:: DATA EXTRACT ::
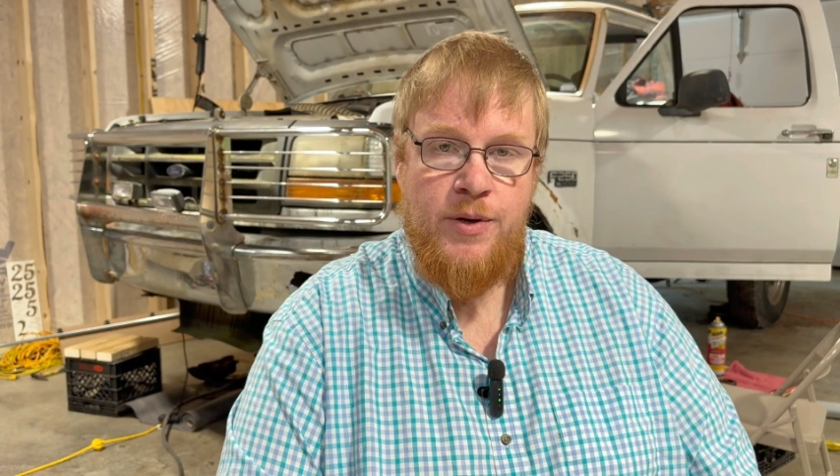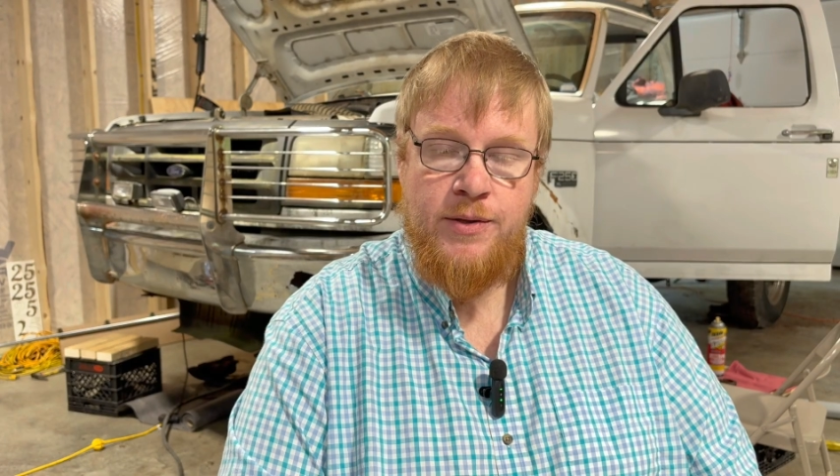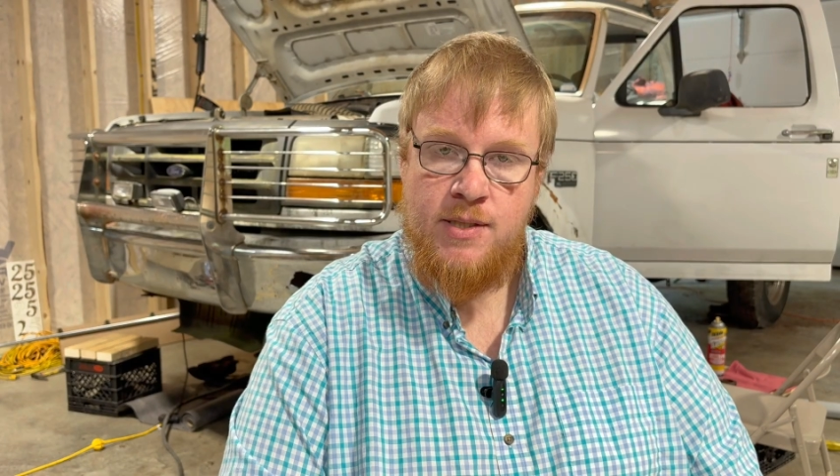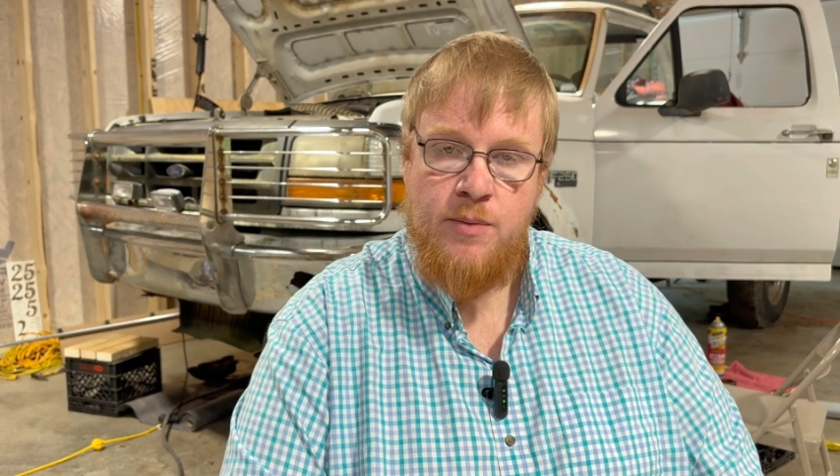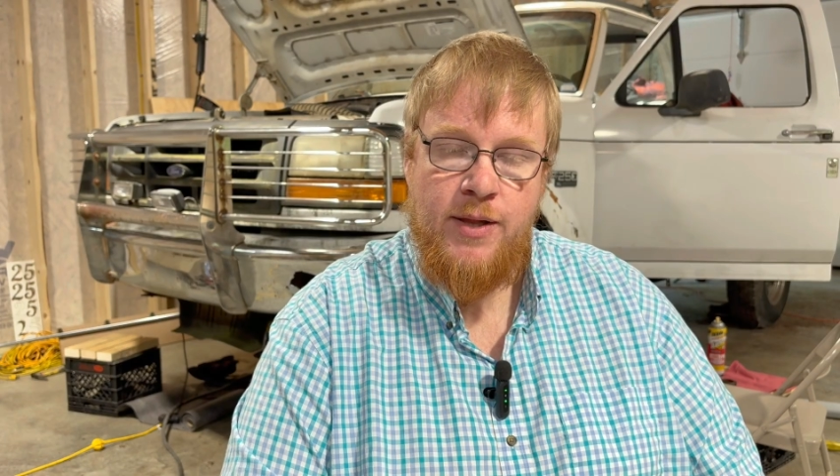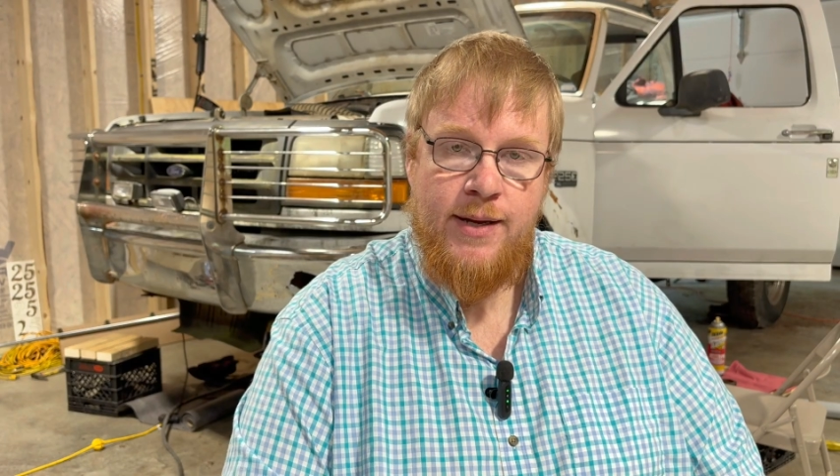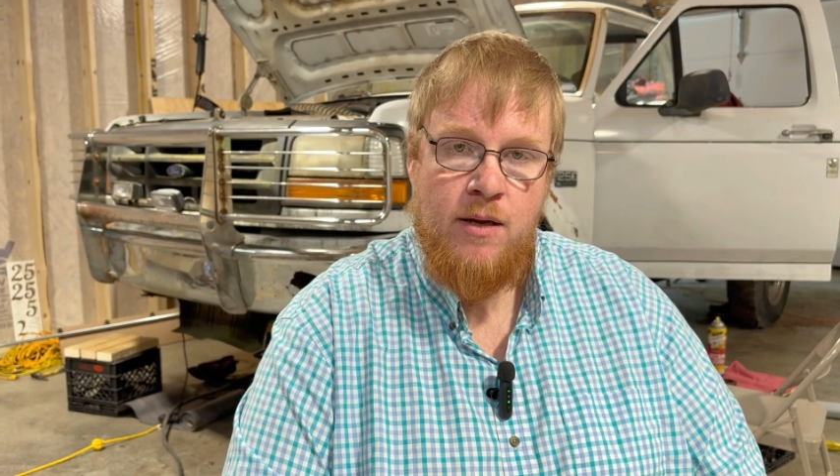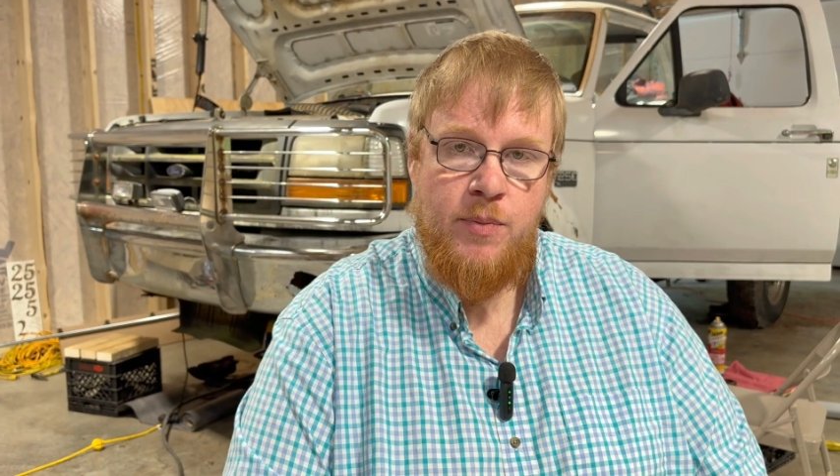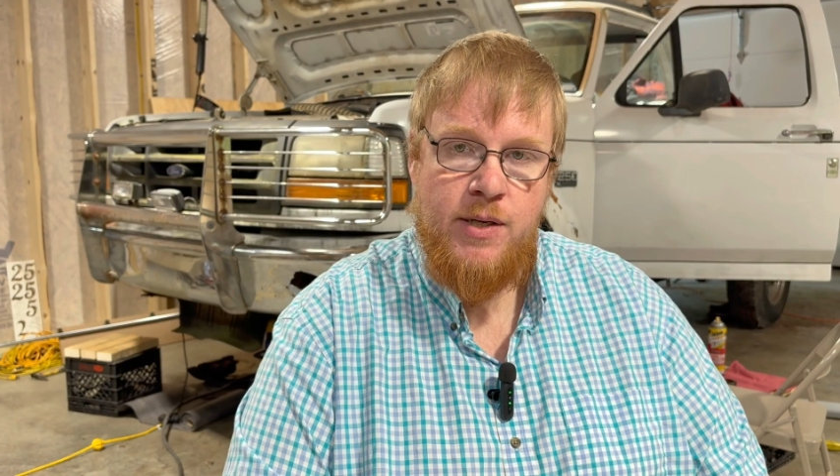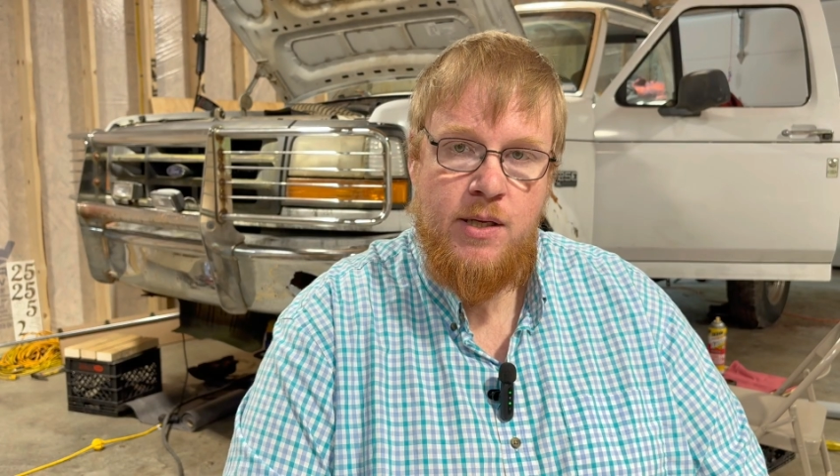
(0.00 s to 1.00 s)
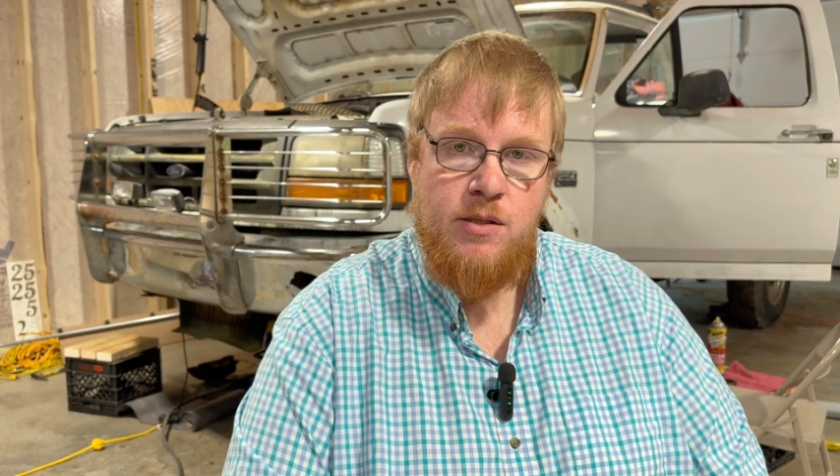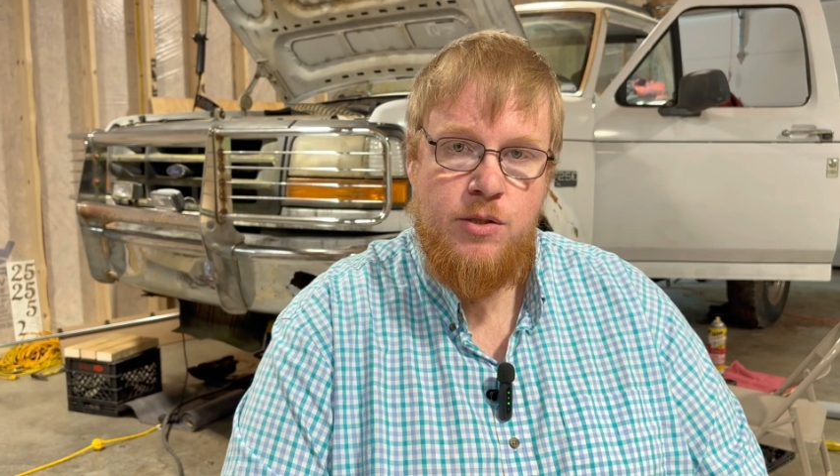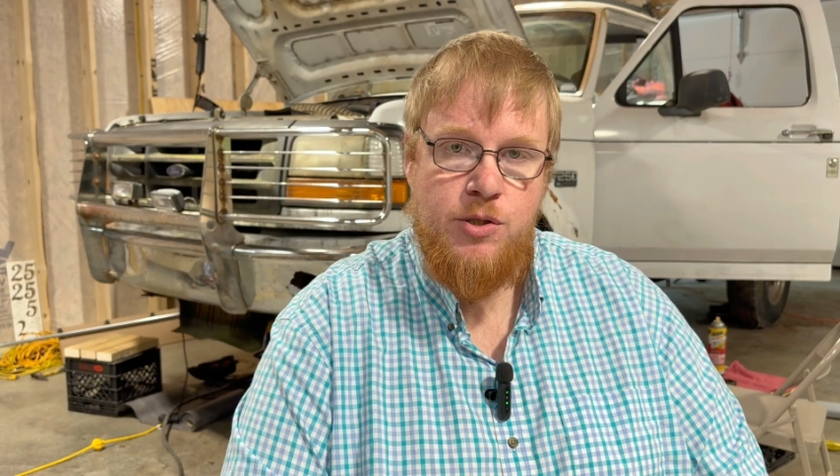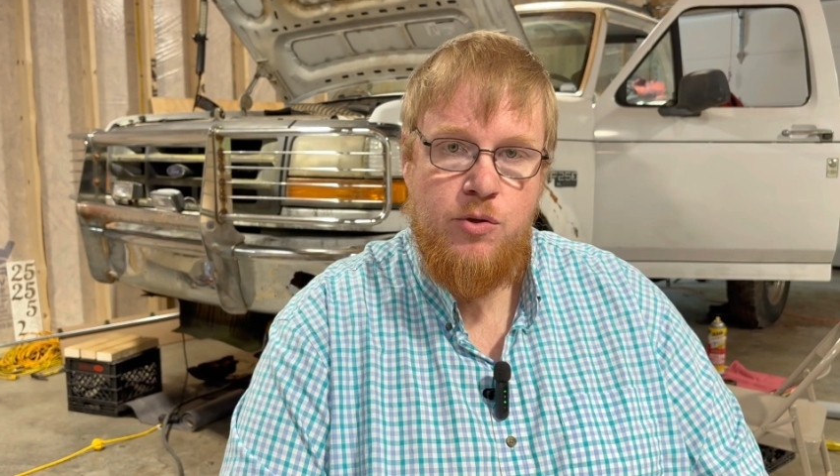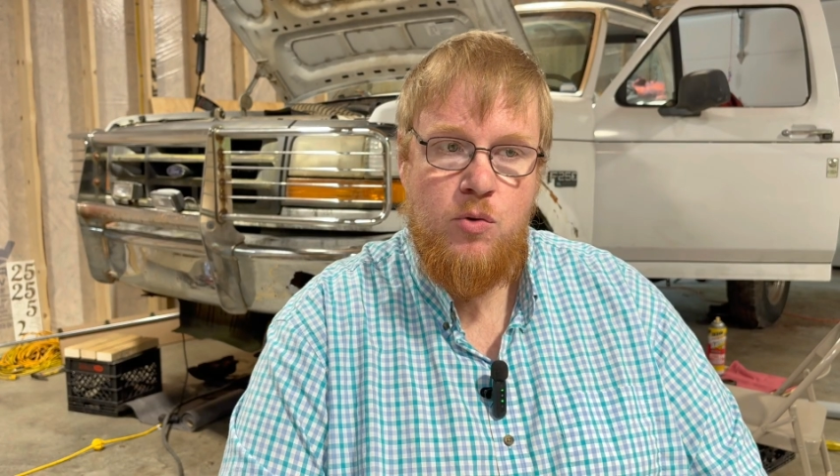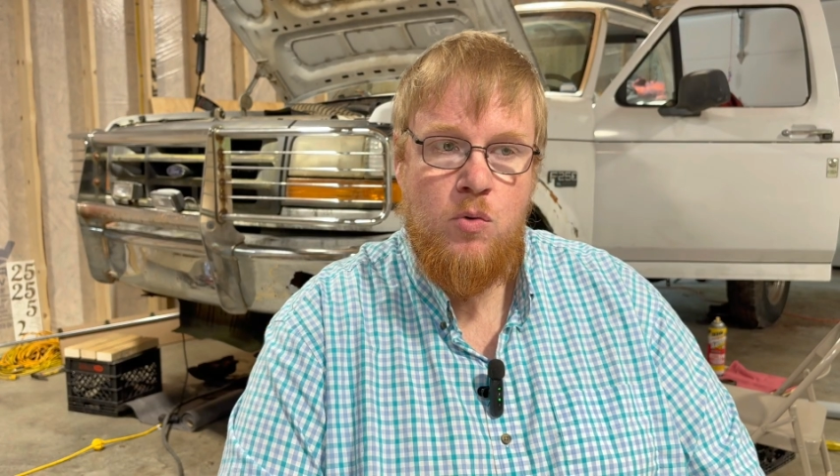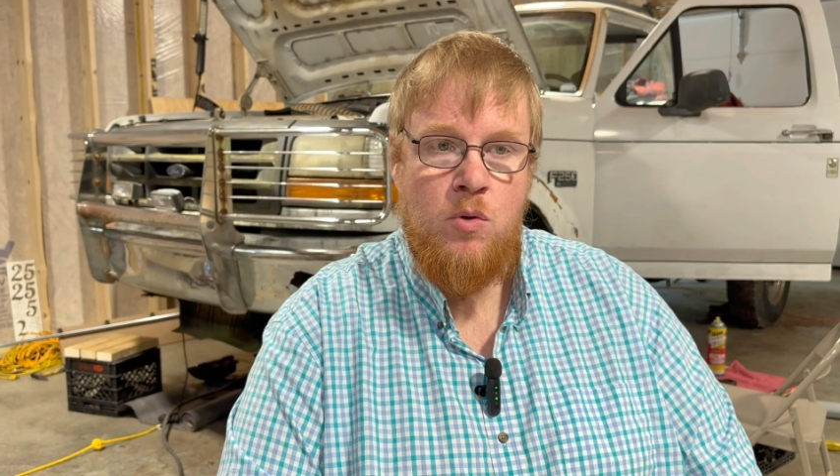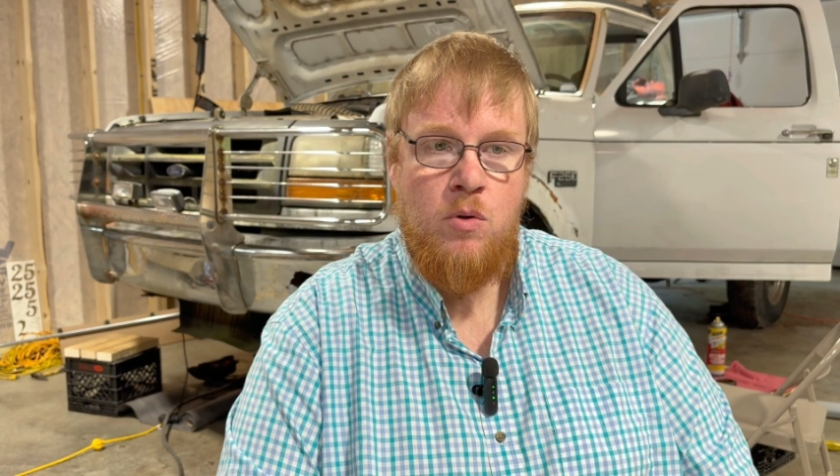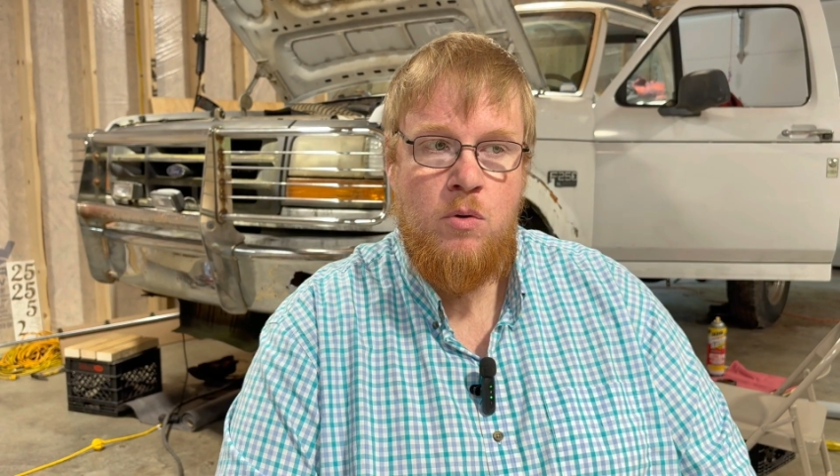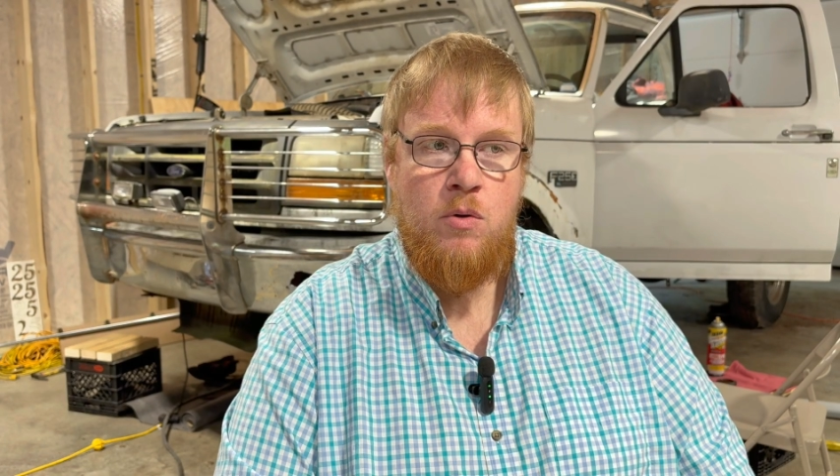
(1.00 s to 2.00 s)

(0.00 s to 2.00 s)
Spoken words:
building supply company to do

:: EXERCISE ::
All the lines above need to be repeated exactly, with no pictures carried over.

:: RESULT BELOW ::
(0.00 s to 1.00 s)
(1.00 s to 2.00 s)

(0.00 s to 2.00 s)
Spoken words:
building supply company to do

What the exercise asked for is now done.